1)            Klasik soruyla başlamazsam olmaz. Nereden esti bu blog açma fikri?
Bu aslında oldukça uzun bir hikâye. :) 3 sene önce yabancı bir haber sitesinde kitap haberleri ve yorumları yazıyordum. O sıralar eşim niçin bunun Türkçesini yapmıyorsun dedi. O zamanlar ben, ben ne anlarım blogdan demiştim, ama anlıyormuşum sanırım. :) Çünkü kısa bir süre sonra baktım ki tüm vaktimi alır olmuş, Türkçe bir kitap blogu.

2)            Hiç açtığına pişman olduğun ya da artık uğraşmak istemediğin için veya başka bir sebeple bırakma noktasına geldiğin oldu mu?
Blogumu hiç bırakmak istemedim, aksine işimi gücümü bırakmak istedim ama blogumu istemedim. Ama sosyal medyadan uzaklaşmayı dilediğim zaman çok oldu.

3)            Blogunu ilk açtığında, bu işin bu kadar büyüyeceğini ve bu kadar okuyucun olacağını tahmin ediyor muydun?
Tabii ki hayır, diyorum ya ben bu işten ne anlarım diyerek, korkarak başladım blog olayına. O zamana kadar yabancı birkaç kitap bloguğunu okuyordum, ama takip bile etme konusunda başarılı değildim ve bu blog olayının ne olduğunu anlamaya çalışıyordum daha çok. İşin bu boyutlara geleceğini söyleseler gülerdim desem sanırım tam yeri olur.
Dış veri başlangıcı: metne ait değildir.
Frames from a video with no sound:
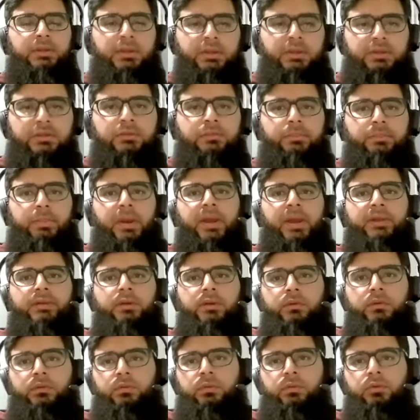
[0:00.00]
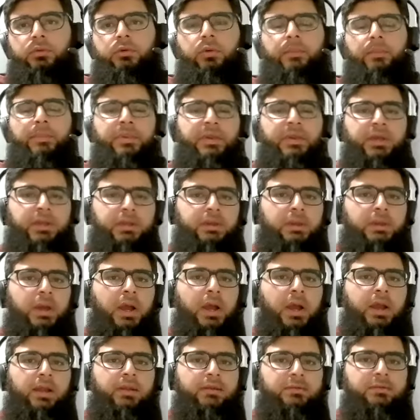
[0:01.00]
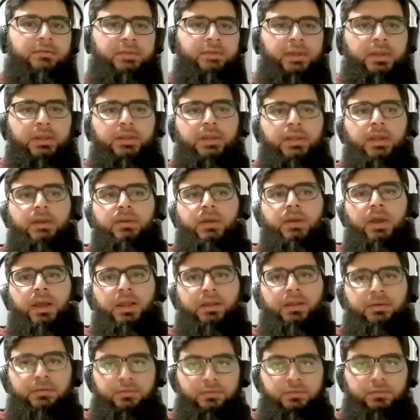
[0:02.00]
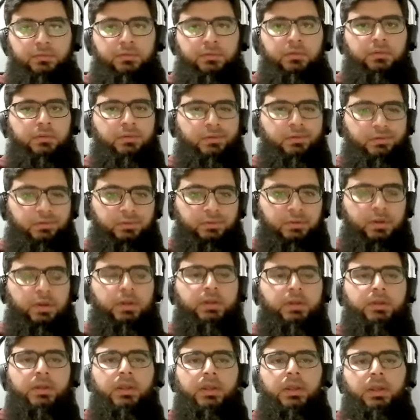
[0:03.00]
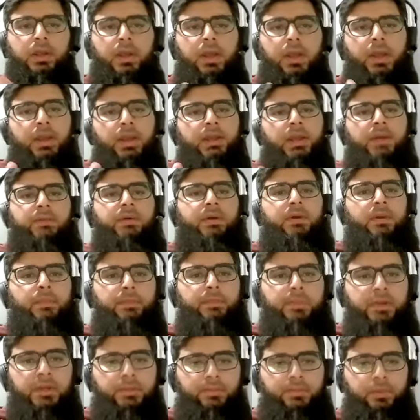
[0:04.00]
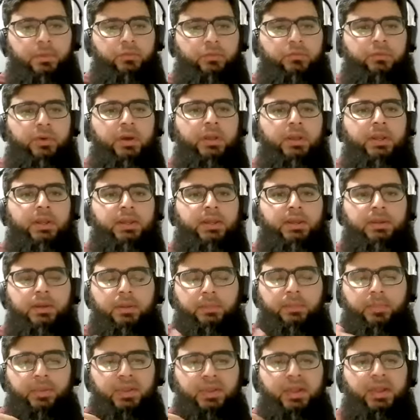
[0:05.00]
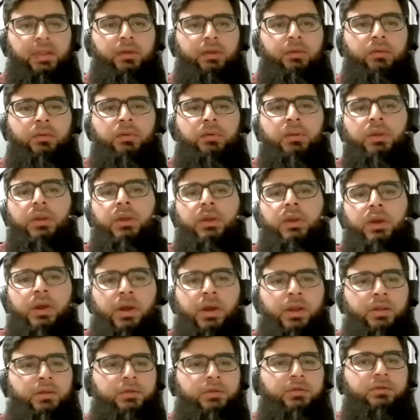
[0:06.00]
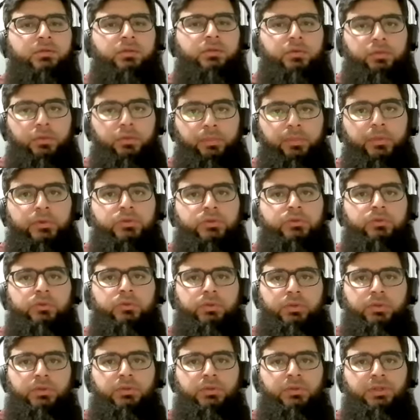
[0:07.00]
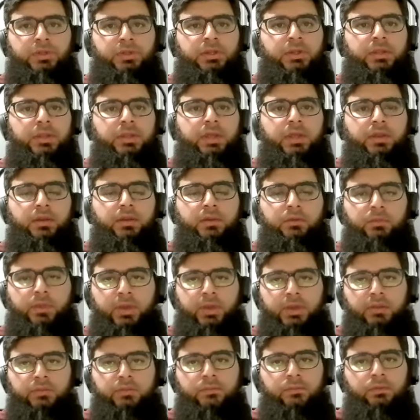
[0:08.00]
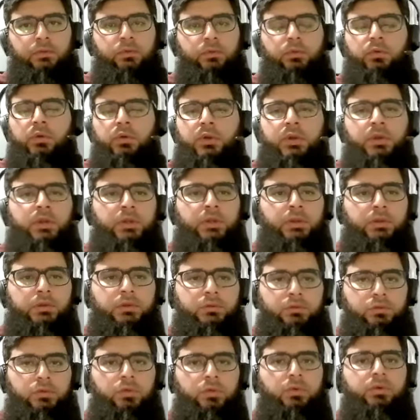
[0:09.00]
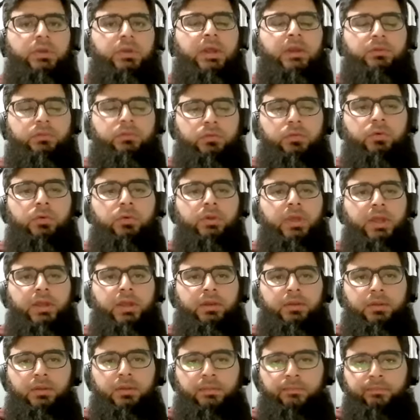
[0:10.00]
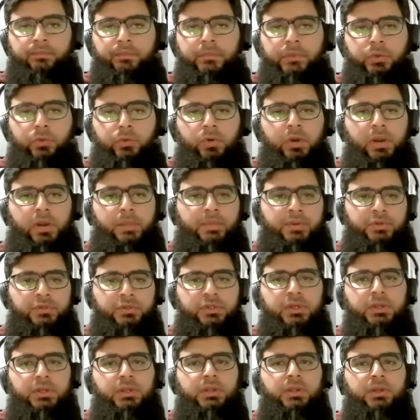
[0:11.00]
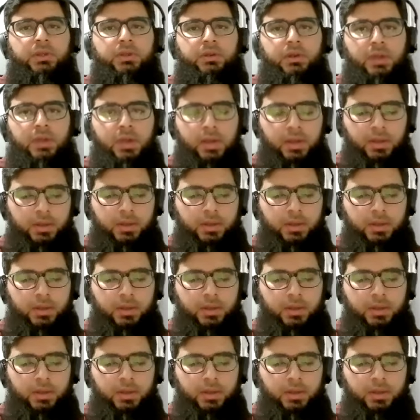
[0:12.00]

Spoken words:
but it is better to appear in IELTS and get IELTS result and have a complete profile and apply on hundreds of opportunities other than very few. So that's good. And you are appreciating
4)            Blogun şu an istediğin noktada mı? Ve gelecek için düşündüğün bir şeyler var mı blogla ilgili?
Blogum şu anda hiç istediğim bir noktada değil, bundan 1,5 sene önce çok daha güzel bir noktadaydı, çünkü istediğim kadar vakit ayırabiliyordum. Son bir yıldır ise resmen üvey evlat muamelesi görüyor; çok nadir, çok az şey girebiliyorum. En çok istediğim eski haline geri dönebilmek.

5)            Kitapla az biraz ilgilenip de seni bilmeyen yok.  Bu kadar tanınan ve sevilen biri olmak nasıl bir şey? Böyle biri olacağını düşünür müydün hiç?
Teşekkür ederim, bu kadar tanınan ve sevilen biri olduğumu sanmıyorum ama yine de böyle gördüğün için çok çok teşekkür ederim. Hiç yazdıklarım ve okuduklarım için tanınabileceğim ve sevilebileceğimi düşünmemiştim; kitaplar benim çocukluktan beri elimden düşürmediğim şeylerdi ve bir gün bunun için takip edileceğim aklımın köşesinden geçmezdi. Bu inanılmaz gurur verici bir duygu.
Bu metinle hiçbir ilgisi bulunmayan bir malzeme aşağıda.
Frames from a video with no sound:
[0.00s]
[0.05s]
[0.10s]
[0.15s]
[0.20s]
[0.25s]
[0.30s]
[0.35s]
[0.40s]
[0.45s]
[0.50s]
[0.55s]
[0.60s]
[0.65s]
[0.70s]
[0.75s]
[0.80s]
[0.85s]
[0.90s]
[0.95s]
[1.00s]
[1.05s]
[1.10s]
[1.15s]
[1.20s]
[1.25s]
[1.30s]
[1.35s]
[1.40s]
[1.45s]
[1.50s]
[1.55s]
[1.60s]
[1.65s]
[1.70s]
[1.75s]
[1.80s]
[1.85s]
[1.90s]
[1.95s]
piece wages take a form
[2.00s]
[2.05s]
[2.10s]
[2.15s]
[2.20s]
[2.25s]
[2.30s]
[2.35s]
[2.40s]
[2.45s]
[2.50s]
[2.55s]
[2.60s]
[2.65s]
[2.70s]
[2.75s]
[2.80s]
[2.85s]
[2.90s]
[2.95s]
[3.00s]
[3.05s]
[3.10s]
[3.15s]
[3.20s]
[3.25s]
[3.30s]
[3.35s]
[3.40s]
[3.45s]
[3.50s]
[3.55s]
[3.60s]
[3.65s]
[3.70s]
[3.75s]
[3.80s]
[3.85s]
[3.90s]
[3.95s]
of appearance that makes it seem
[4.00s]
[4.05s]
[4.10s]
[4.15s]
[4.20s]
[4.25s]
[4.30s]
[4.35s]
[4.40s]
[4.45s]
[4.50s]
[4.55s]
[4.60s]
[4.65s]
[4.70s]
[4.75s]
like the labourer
6)            Bu soruyu da ben meraktan soruyorum.  Ne zaman ne yazacağına, hangi yazıyı yayınlayacağına nasıl karar veriyorsun? Ve yazıları depo mu ediyorsun önceden?
Ne zaman ne yayımlayacağıma eskiden daha rahat karar veriyordum, ne okuyorsam onu yayımlıyordum ya da ben genelde İngilizcesinden okuduğum için, burada yayımlanan kitapların yorumlarını zaman denk geldiğinde giriyordum bloga. Şimdilerde işimden ötürü okuduklarımı anında yayımlayamıyorum. Depo olayım hiç yok ama kitapları okurken notlar alıyor, işaretler koyuyorum, sonra yorum yazacağım zaman bunlara geri dönüyor ve kontrol ederek bir şeyler yazıyorum.

7)            Yeni blog açmaya karar verenlere verebileceğin tavsiyeler neler olurdu? Şimdi olsa böyle yapmazdım dediğin mesela.. Bu işin en tecrübelilerinden birisin.
Verebileceğim en büyük tavsiye, ki gerçi tavsiye vermek çok da haddime değil ama yayınevlerini karıştırmadan kendiniz bir şeyler yapın, iyi olduğunuzda onlar zaten size geleceklerdir. Hiçbir zaman kitap istemedim ve bunun için çok da mutluyum, doğru bir adım attığımı düşünüyorum hep. Ve kimsenin ne dediğine aldırmasınlar.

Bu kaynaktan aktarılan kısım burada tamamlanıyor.